[Data provided Boundary: Start]

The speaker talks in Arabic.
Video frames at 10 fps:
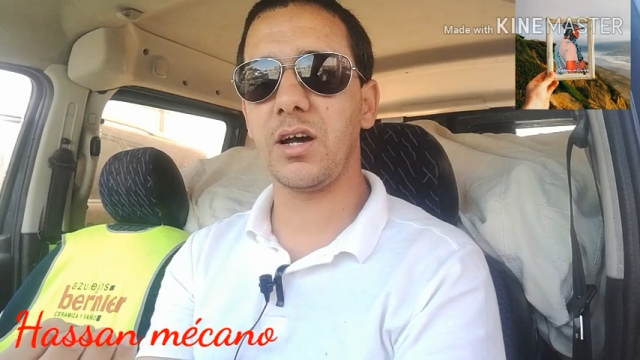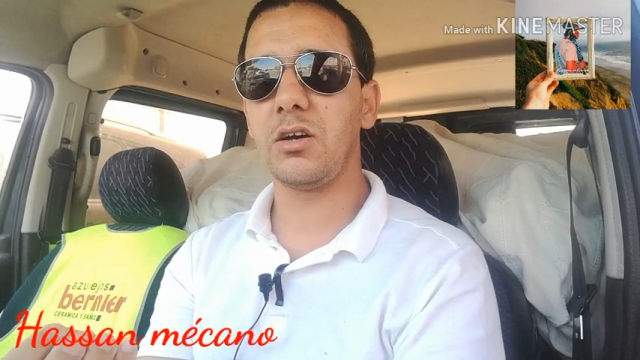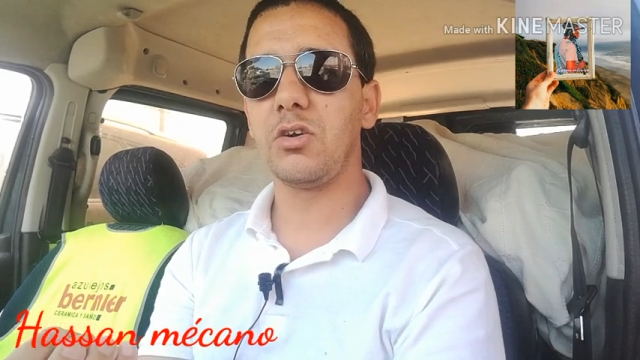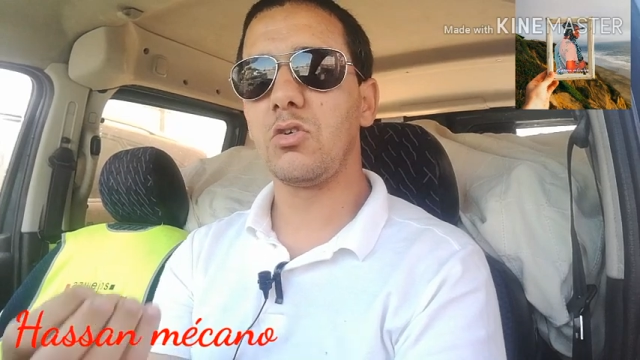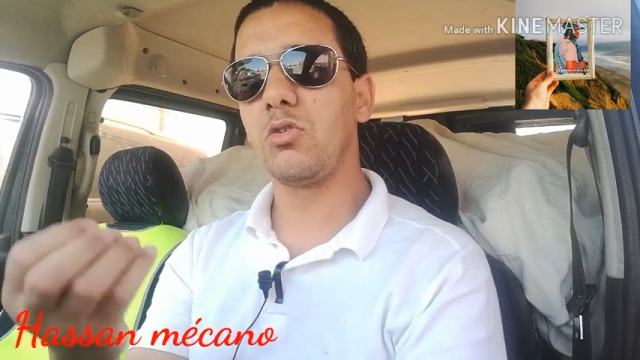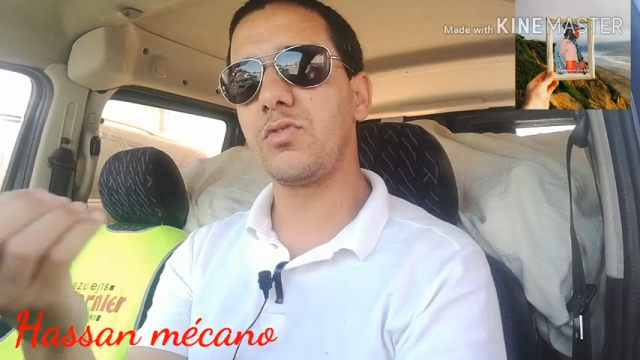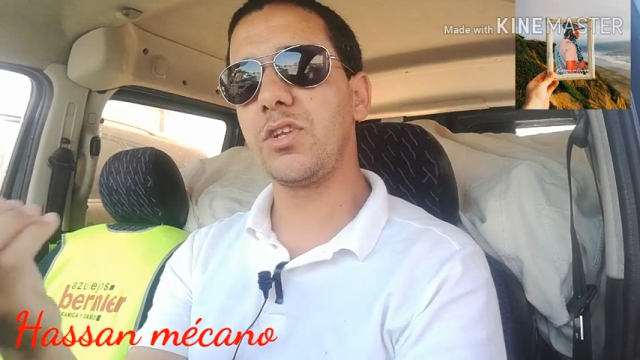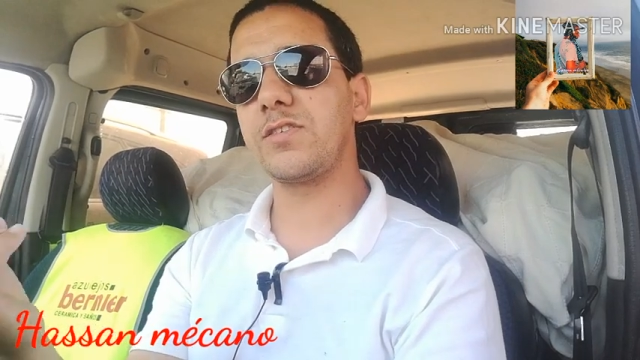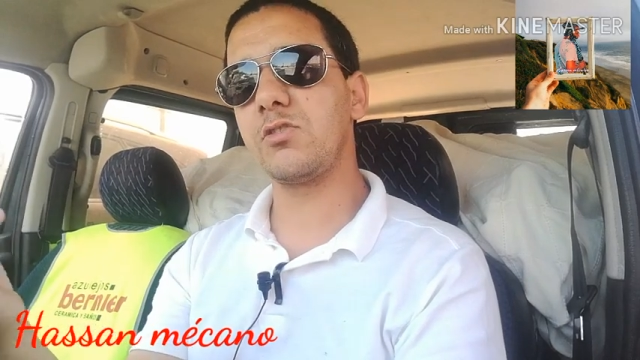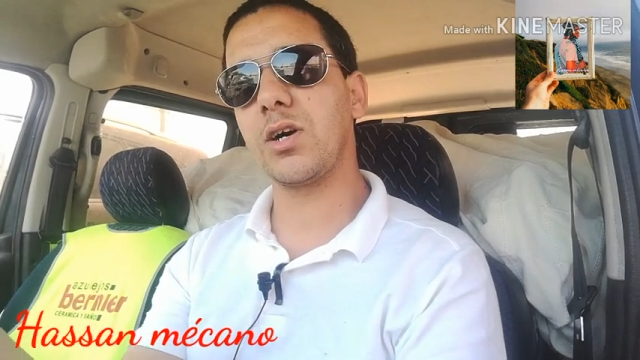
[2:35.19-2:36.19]
وفي نفس
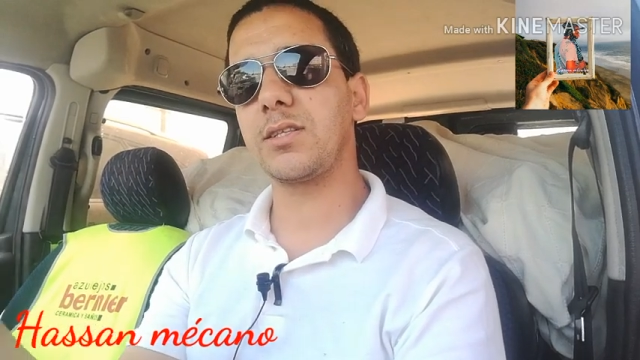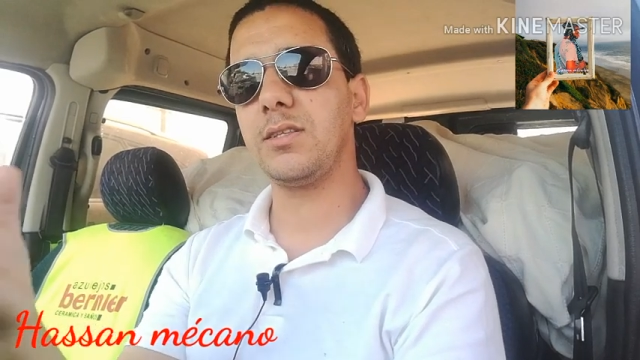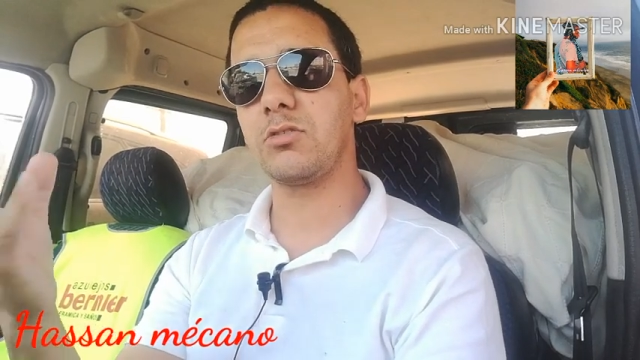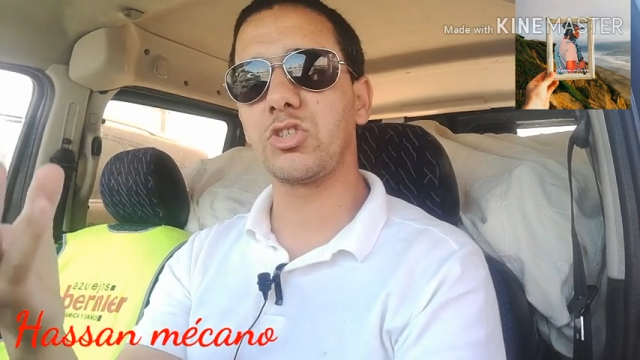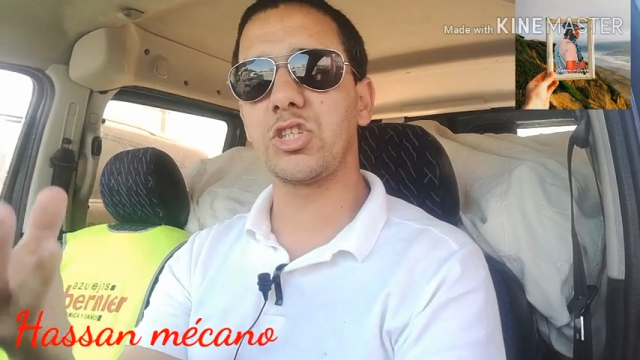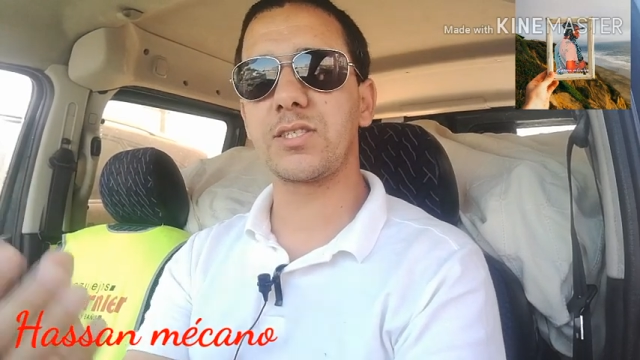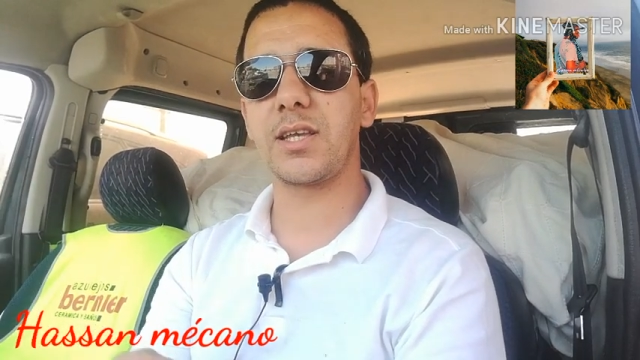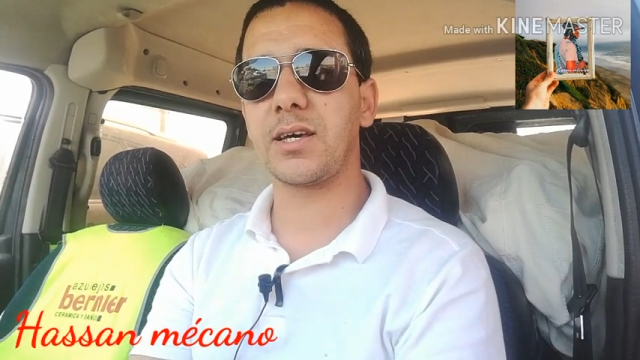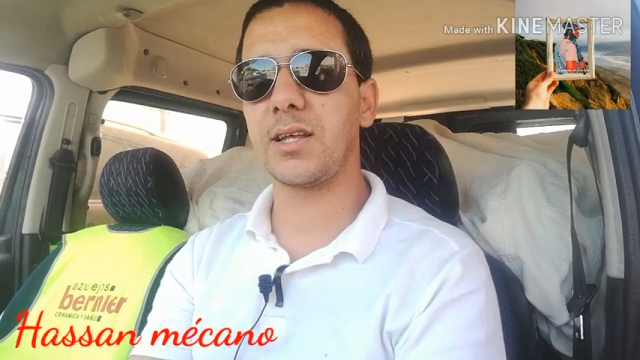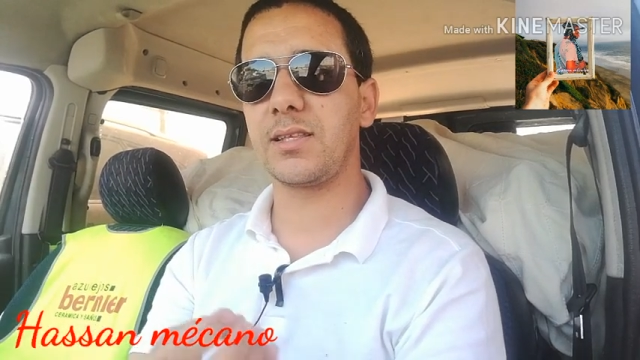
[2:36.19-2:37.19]
الوقت نعطيو شي سياره
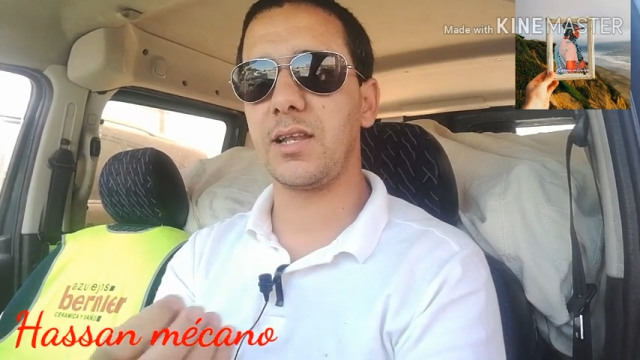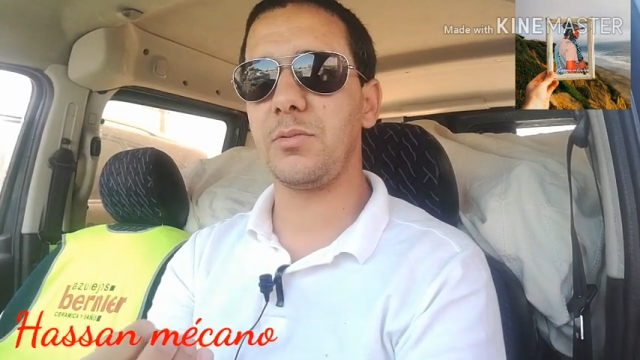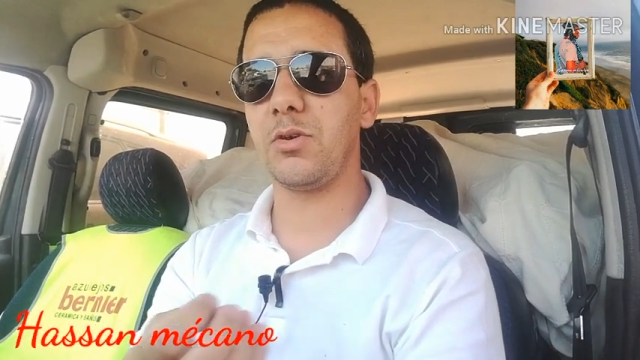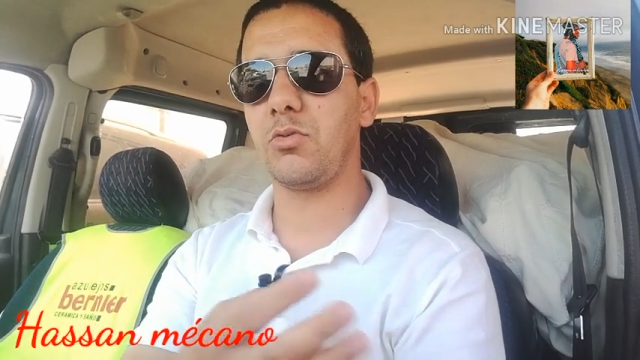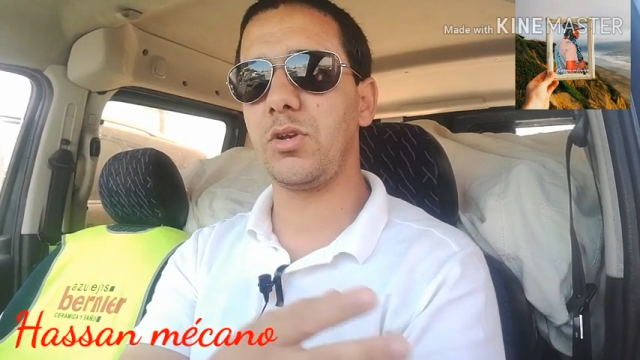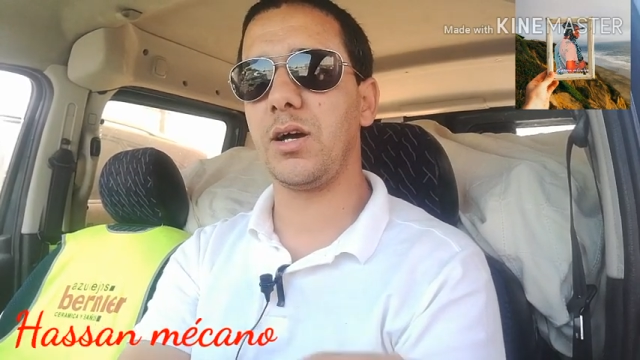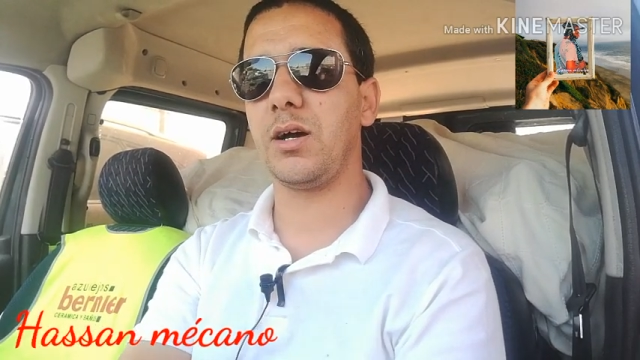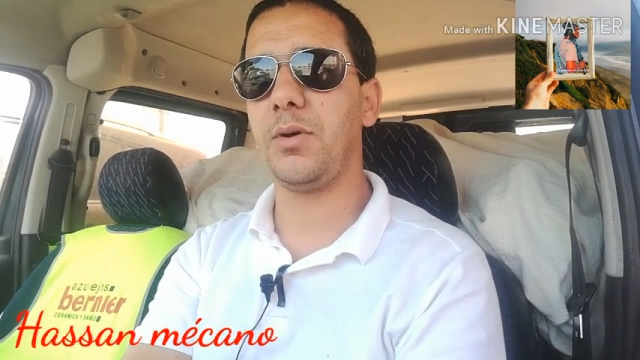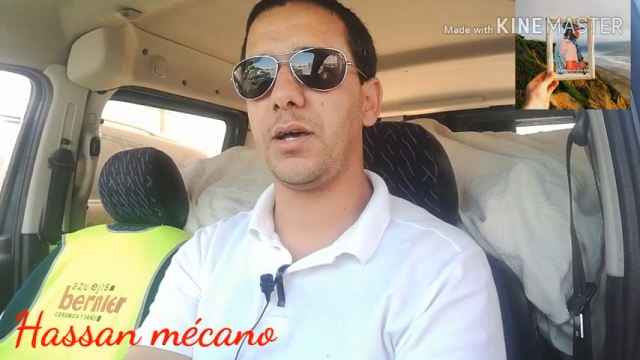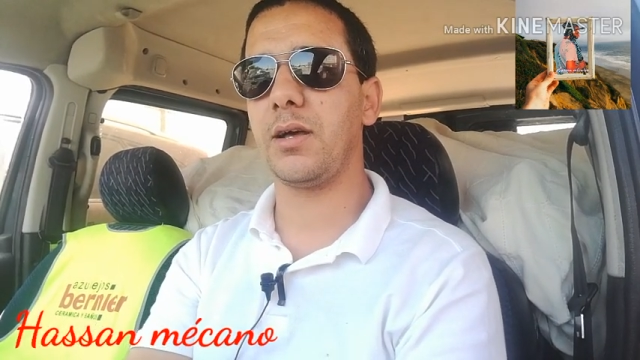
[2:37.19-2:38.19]
ديال البيع ولا بحال هكا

[Data provided Boundary: End]

Activity
Each line from the one holding "Video frames at" to the end of the records above must be copied exactly; the pictures must not be copied.

Answer for this exercise
Video frames at 10 fps:
[2:35.19-2:36.19]
وفي نفس
[2:36.19-2:37.19]
الوقت نعطيو شي سياره
[2:37.19-2:38.19]
ديال البيع ولا بحال هكا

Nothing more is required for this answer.